There are so many great ideas out there, but how do *we* do it? Currently, this is how:
- Meal planning: This has made such a difference, but it’s an evolving process. I plan on making four dinner meals per week, with leftovers making up the rest. We also order pizza or dine out maybe once a week. Lunches and breakfasts are mostly unplanned and revolve around staples like oatmeal, frozen fruit, and yogurt I keep on hand. I’ll do a separate post on my meal planning strategy later, since there’s a lot to say.

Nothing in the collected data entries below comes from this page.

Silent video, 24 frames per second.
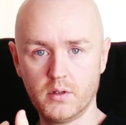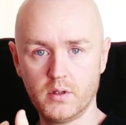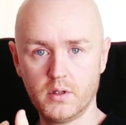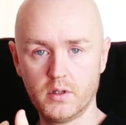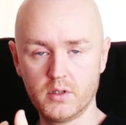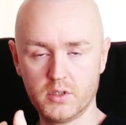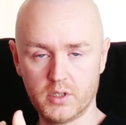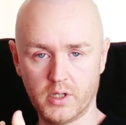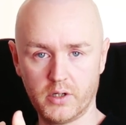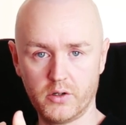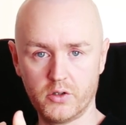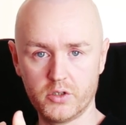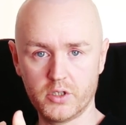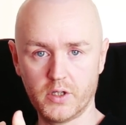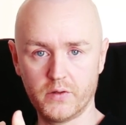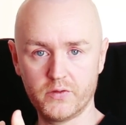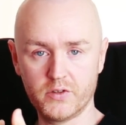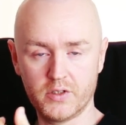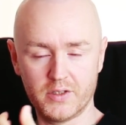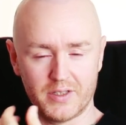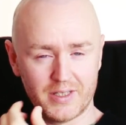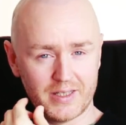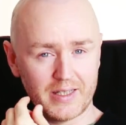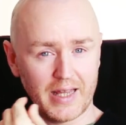inside
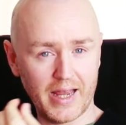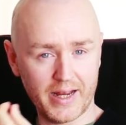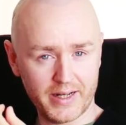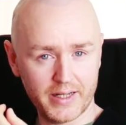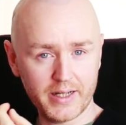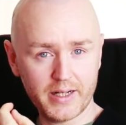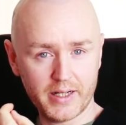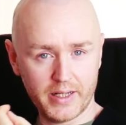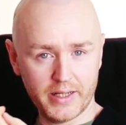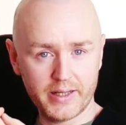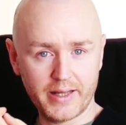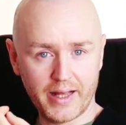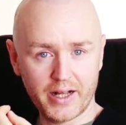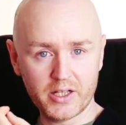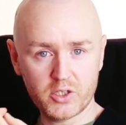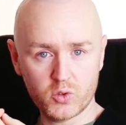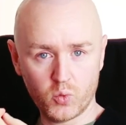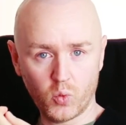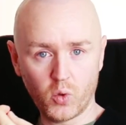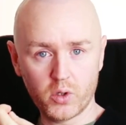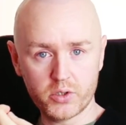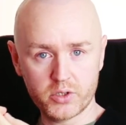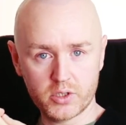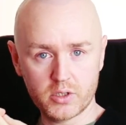ourselves. It's technically,
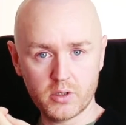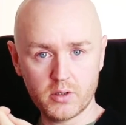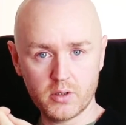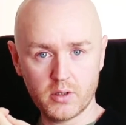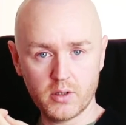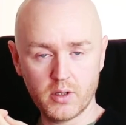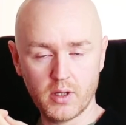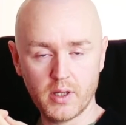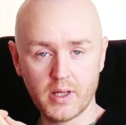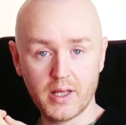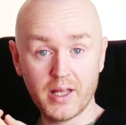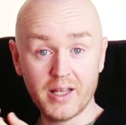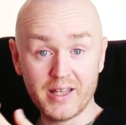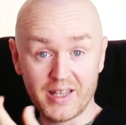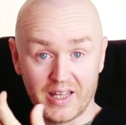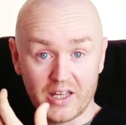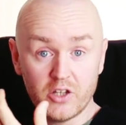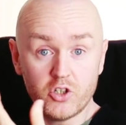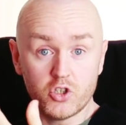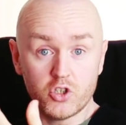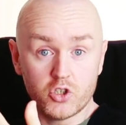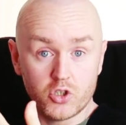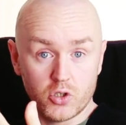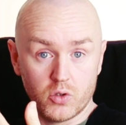that's what's the
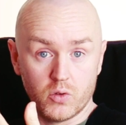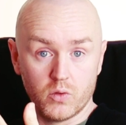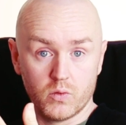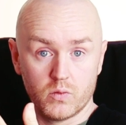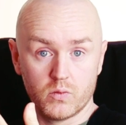issue.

- Shopping “once” a month: This one comes with a caveat. I do one big shopping trip at the beginning of the month, picking up all non-perishables, freezables, etc, as well as any fresh items I need for that week’s meals. This big trip completely fills a cart and usually costs around $150-$200. But with a toddler, I’ve learned it’s really not feasible to shop literally once a month, because we run out of milk or eggs or whatever. So I’ll go to the store a few more times in the month to get specific items we’re out of and any necessary fresh items for a given week’s meal plan. This isn’t a regular weekly occurrence, since we keep a lot of apples and oranges, and other fresh items that last several weeks, but I don’t beat myself up for additional trips to the store. I am very careful to not pick up impulse purchases on these additional trips.
- A local “scratch and dent” grocery store: One of my friends tipped me off to a tiny grocer nearby that sells (for lack of a better term?) “seconds” products. Some items are expired, some are in damaged packaging, and I have no idea where or how they procure the rest! The selection is much smaller than what a regular grocery store would carry, but they have a huge selection of boxed cereals at half the usual price, baking supplies, yogurt, and an absolute TON of fresh produce. Much of the produce is stuff I don’t often use, and sometimes it’s a little (or a lot) past its prime, but occasionally I’ll pick up mesh bags of apples for $1 apiece, bags of Cuties, and just last month I scored with four pounds of organic blueberries for $11. I go to this store just before I hit the big grocery store, so I can cross off some of my list there. I also get many of our breakfast and lunch staples here, like yogurt cups and cereal.
- Coupons: I’ve slowed way down on coupons, but I do clip the ones I *might* use, and the store I shop at sends customized coupons every few months that are really handy. (Free boxes of Cheerios, for example, since we buy a lot of Cheerios.) I recently got our Sunday paper renewal notice, and I’m honestly not sure if the $60+ annual cost justifies the coupons I get. I’m still pondering that one.
- Keeping a price book: This is the only way I’ve gotten a grip on what some of the best prices are on the items we use the most. For example, I can get a 42 ounce container of Quaker instant oatmeal at the grocery store for around $5. BUT…if I wait and keep an eye on the Walgreens ads, I can get the exact same Quaker Oats for 2/$5. And then I buy 4…or 6! Same with coffee: Folgers occasionally goes on sale for $6.99 for the 30+ ounce containers. When it does, I buy 4 or 6. Otherwise, the price is MUCH higher.
That’s all I’ve got for now. Someday soon I’ll show the new baby’s room and all the little projects that are helping it come together.